Mannheim. Aufmerksam verfolgt Ola Lindgren das Geschehen auf dem Feld. Gerade hat sich sein Team mal wieder einen katastrophalen und völlig unnötigen Ballverlust im Spielaufbau erlaubt und den Gegner aus Montpellier erneut zum Tempogegenstoß eingeladen. Der Trainer der Rhein-Neckar Löwen behält trotzdem die Ruhe.

Er beobachtet das Verhalten seiner Mannschaft bei der 28:39-Testspiel-Niederlage ganz genau, schonungslos decken die Franzosen die Schwächen seiner Formation auf. „Wir haben deutlich gesehen, was wir besser machen müssen“, sagt der Schwede nach der Partie völlig unaufgeregt.

Dieses Verhalten ist typisch für den 45-Jährigen, der akribisch die Fehler seiner Spieler analysiert und sich mit seiner ruhigen und besonnenen Art in der internationalen Handball-Szene einen erstklassigen Ruf erarbeitet hat. In Fachkreisen gilt er – trotz eines Ólafur Stefánsson – als stärkster Neuzugang des badischen Bundesligisten.

Leichte Entscheidung

„Die Entscheidung für die Rhein-Neckar Löwen ist mir nicht schwer gefallen“, sagt Lindgren.
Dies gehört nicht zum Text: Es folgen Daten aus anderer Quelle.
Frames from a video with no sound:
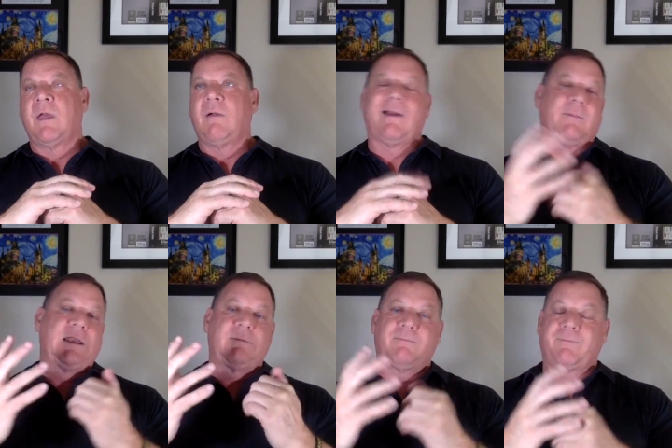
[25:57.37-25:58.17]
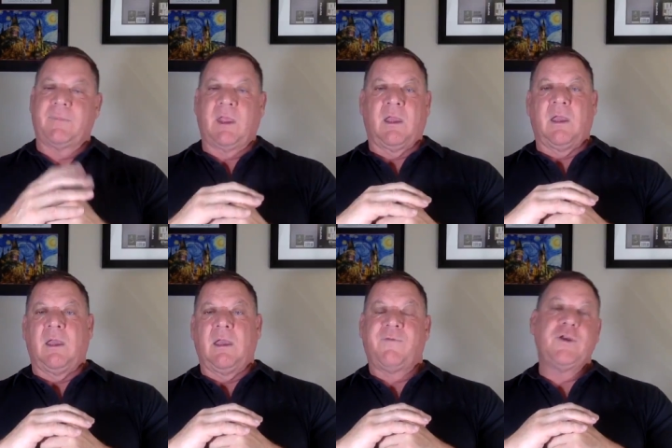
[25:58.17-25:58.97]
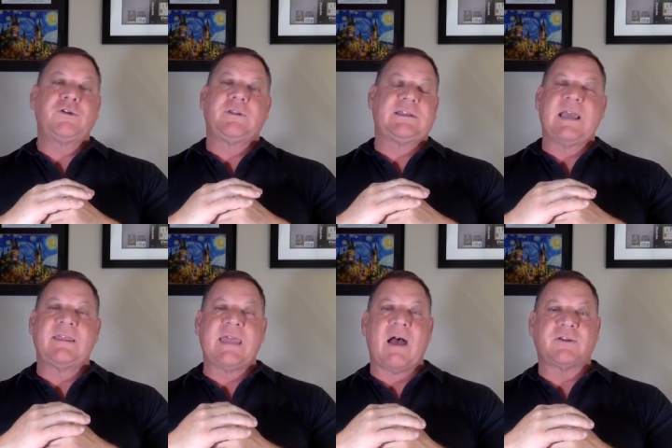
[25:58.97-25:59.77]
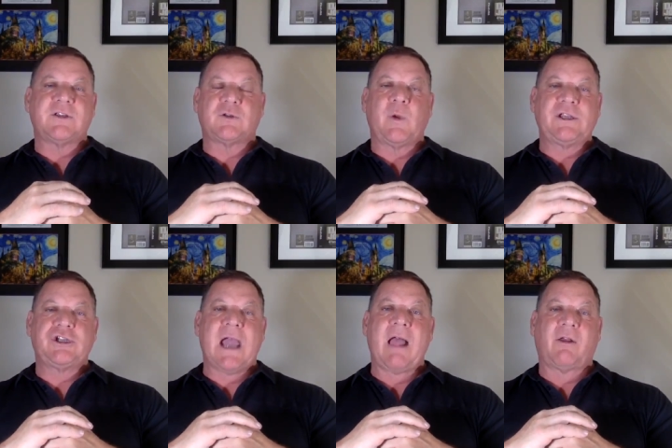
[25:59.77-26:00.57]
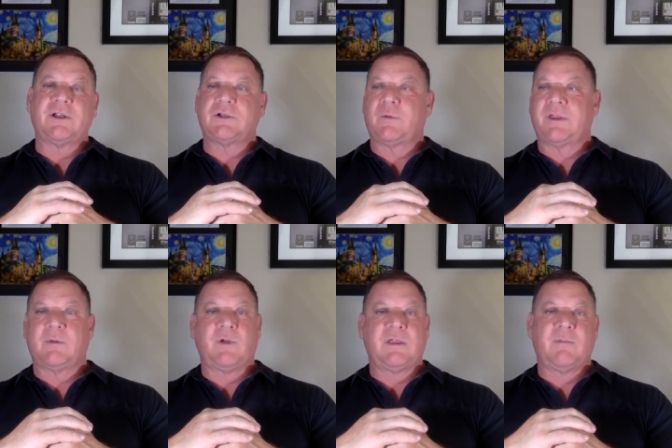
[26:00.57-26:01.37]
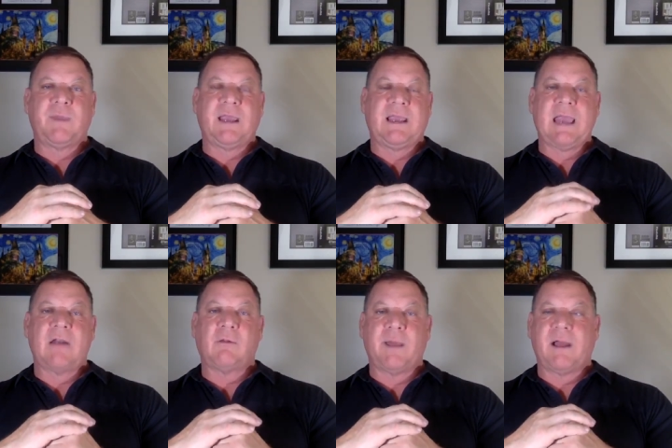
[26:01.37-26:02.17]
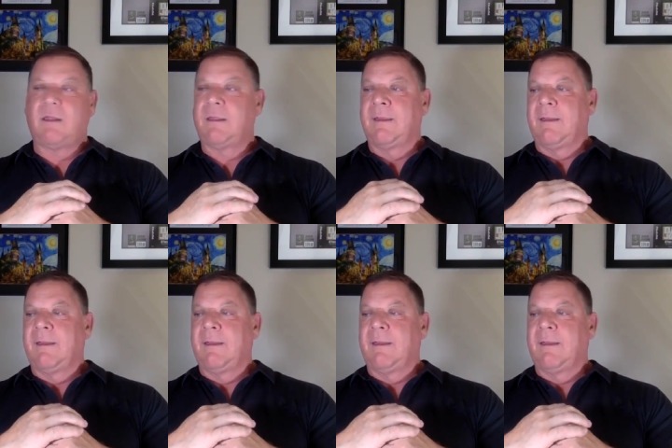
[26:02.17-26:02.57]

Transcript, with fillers: well, I mean, if you do the ten thousand swing challenge with with a big kettlebell,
Die sportliche Perspektive und das Umfeld seien hervorragend, betont der Trainer, der auch noch die schwedische Nationalmannschaft betreut und seinen neuen Verein als „absoluten Topklub“ bezeichnet. Wunderdinge dürfen allerdings auch von ihm nicht erwartet werden. Er weiß: Der Aufbau einer Meistermannschaft benötigt Zeit: „Mit ein wenig Kontinuität ist viel möglich. Wir werden auf jeden Fall hart für unsere Ziele arbeiten.“ Einen Titel will er in seiner ersten Saison nicht versprechen, mit der Qualifikation für die Champions League wäre der Trainer zufrieden.

Die personelle Steilvorlage ist auf jeden Fall da, um das gesteckte Ziel auch zu erreichen. Nun liegt es an Lindgren, die individuellen Fähigkeiten zu einem Gesamtwerk zusammenzufügen. Er muss das Gleichgewicht zwischen Kampf und Kunst, Athletik und Ästhetik finden: Es geht um Stabilität in der Abwehr und Spielfreude im Angriff.

„Ich lege viel Wert auf eine starke Deckung und ein gutes Gegenstoßspiel. In der Offensive kommt es mir auf das Kollektiv an“, umschreibt der Trainer sein klar strukturiertes spielerisches Konzept. Lindgren pflegt – wie schon sein Vorgänger Wolfgang Schwenke – im Umgang mit der Mannschaft einen kommunikativen Stil. Er will nicht der Freund der Spieler sein, legt aber Wert auf deren Meinung.

Seinen Ex-Klub HSG Nordhorn, der wegen einer Insolvenz in die Zweite Bundesliga absteigen musste, führte er mit seiner Philosophie an die nationale Spitze. Zunächst wirkte der Schwede als Spieler am Handball-Märchen in der niedersächsischen Grafschaft Bentheim mit. Sein Trainer damals: Kent-Harry Andersson, der mittlerweile als Sportlicher Berater bei den Löwen gelandet ist. Lindgren führte den Erfolgsweg seines Vorgängers fort und formte aus der HSG den EHF-Pokal-Sieger 2008.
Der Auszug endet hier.